__YOUR OBJECTIVE__
The records that follow are to be given again exactly. Do not carry over any image.

[INFORMATION — start]

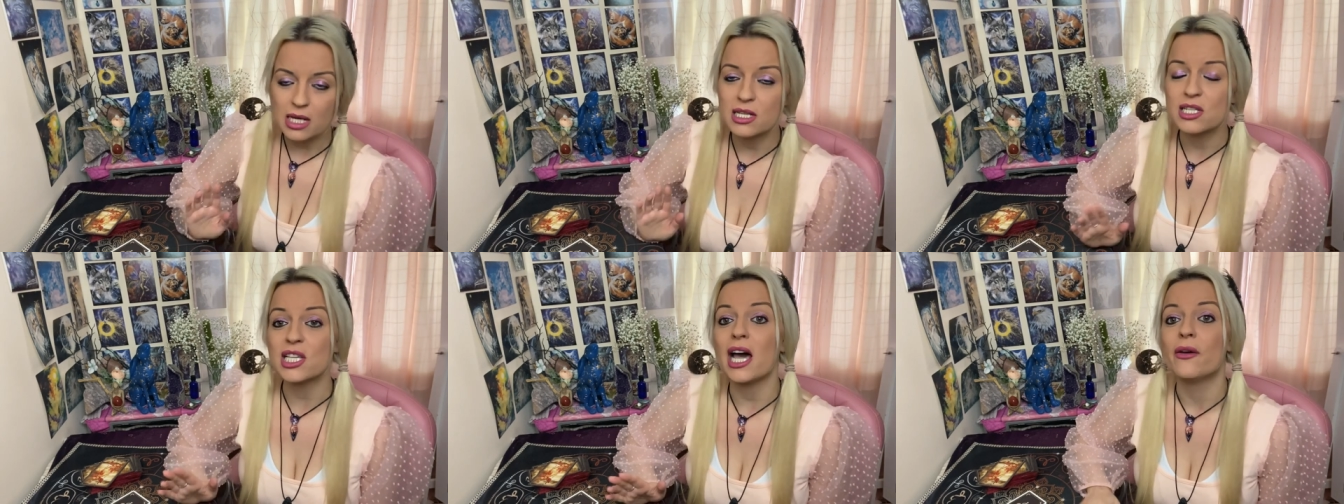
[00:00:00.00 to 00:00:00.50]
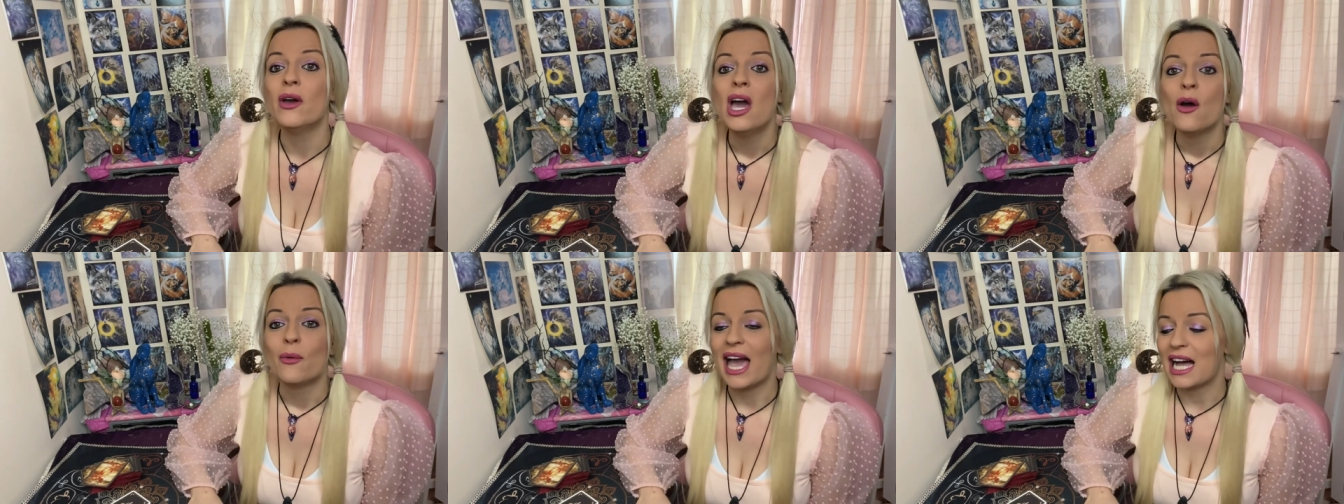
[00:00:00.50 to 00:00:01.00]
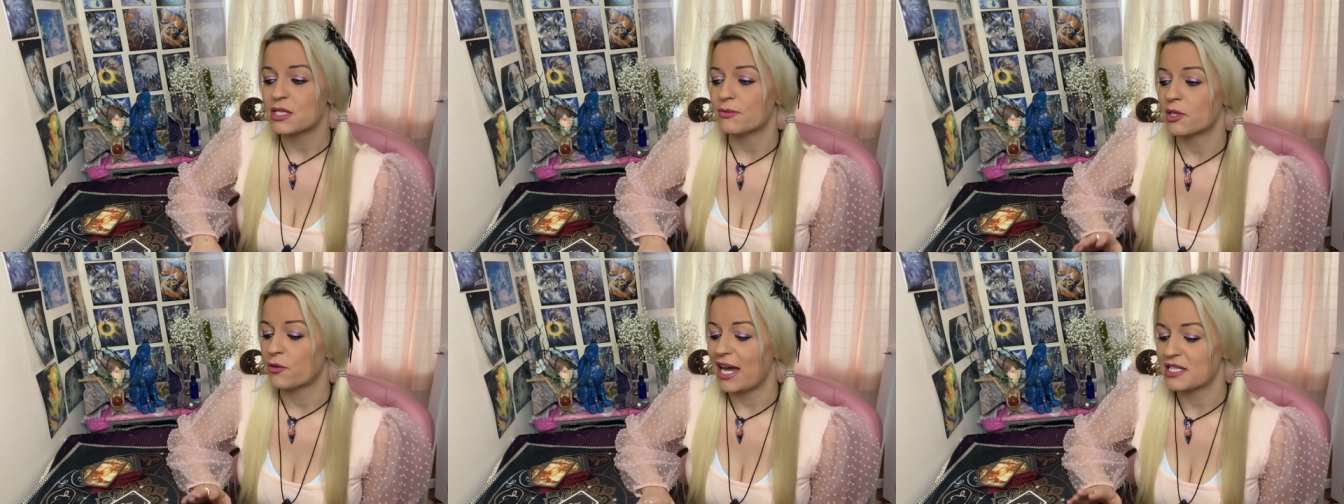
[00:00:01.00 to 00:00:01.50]
So we had a
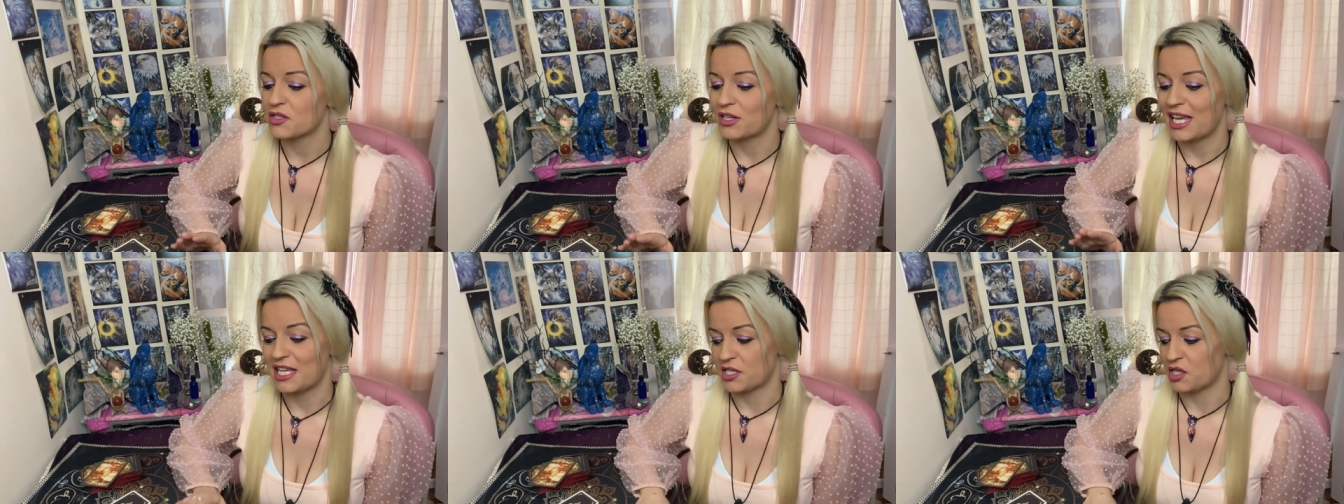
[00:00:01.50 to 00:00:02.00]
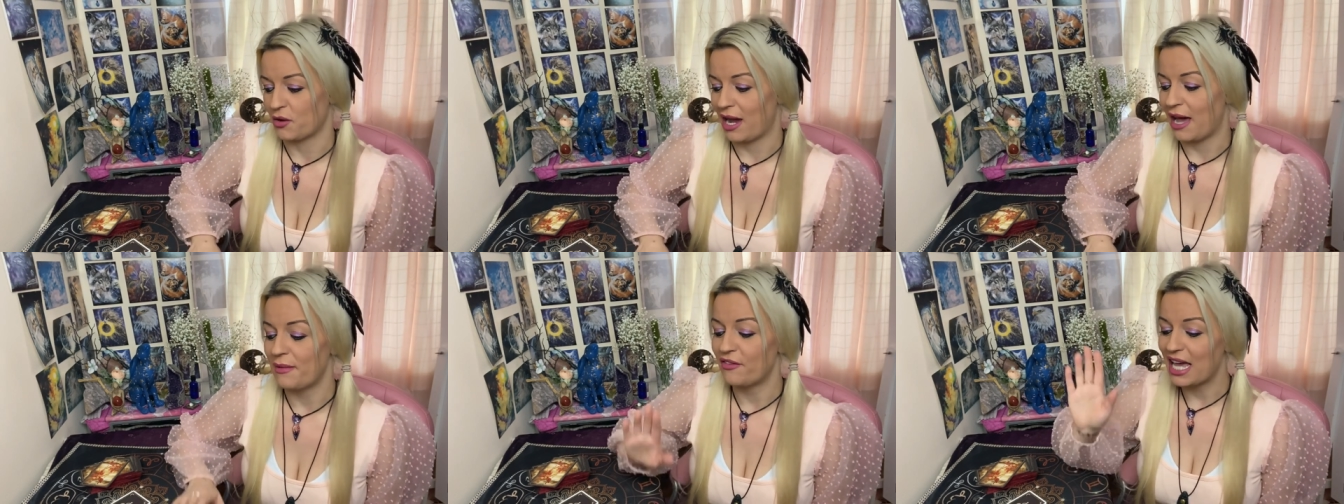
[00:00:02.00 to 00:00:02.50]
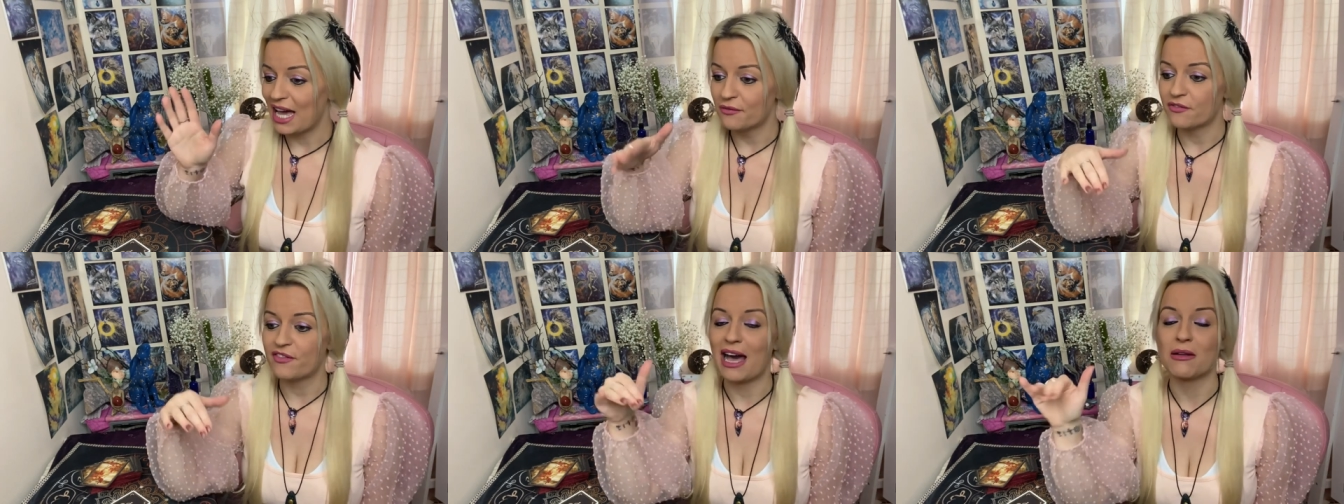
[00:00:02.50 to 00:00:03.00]
request on Instagram. If you
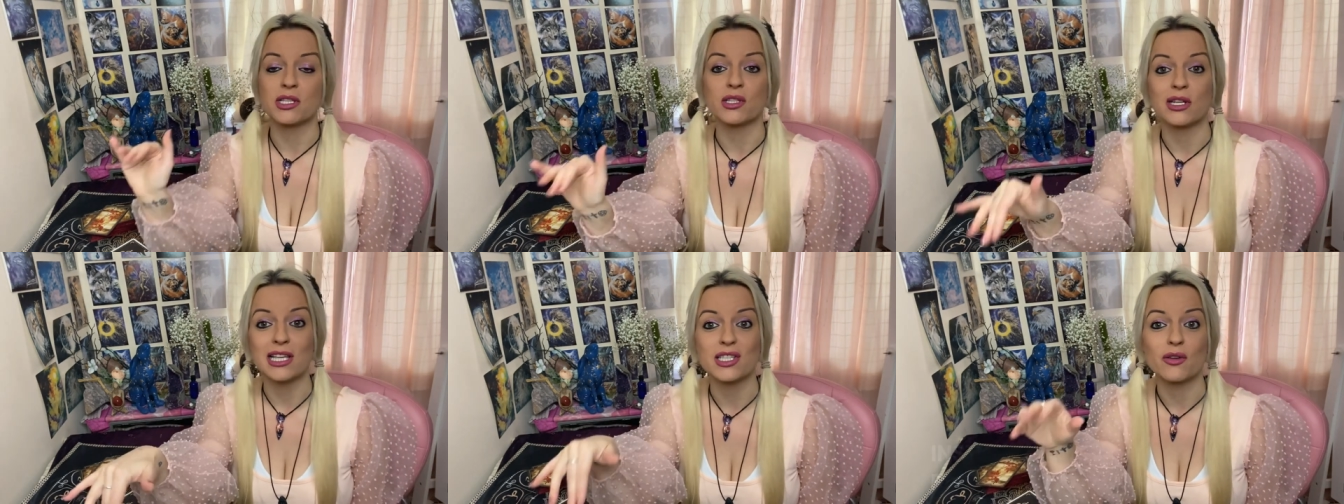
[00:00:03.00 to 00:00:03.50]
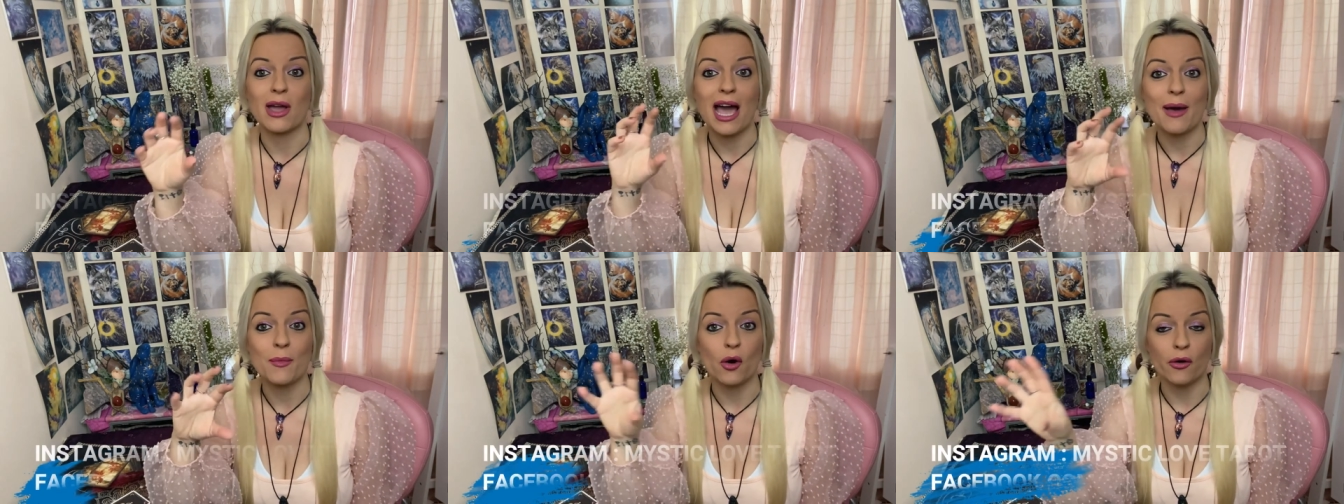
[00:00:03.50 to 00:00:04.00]
haven't found us on Instagram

[INFORMATION — finish]

__PROBLEM SOLUTION__
[00:00:00.00 to 00:00:00.50]
[00:00:00.50 to 00:00:01.00]
[00:00:01.00 to 00:00:01.50]
So we had a
[00:00:01.50 to 00:00:02.00]
[00:00:02.00 to 00:00:02.50]
[00:00:02.50 to 00:00:03.00]
request on Instagram. If you
[00:00:03.00 to 00:00:03.50]
[00:00:03.50 to 00:00:04.00]
haven't found us on Instagram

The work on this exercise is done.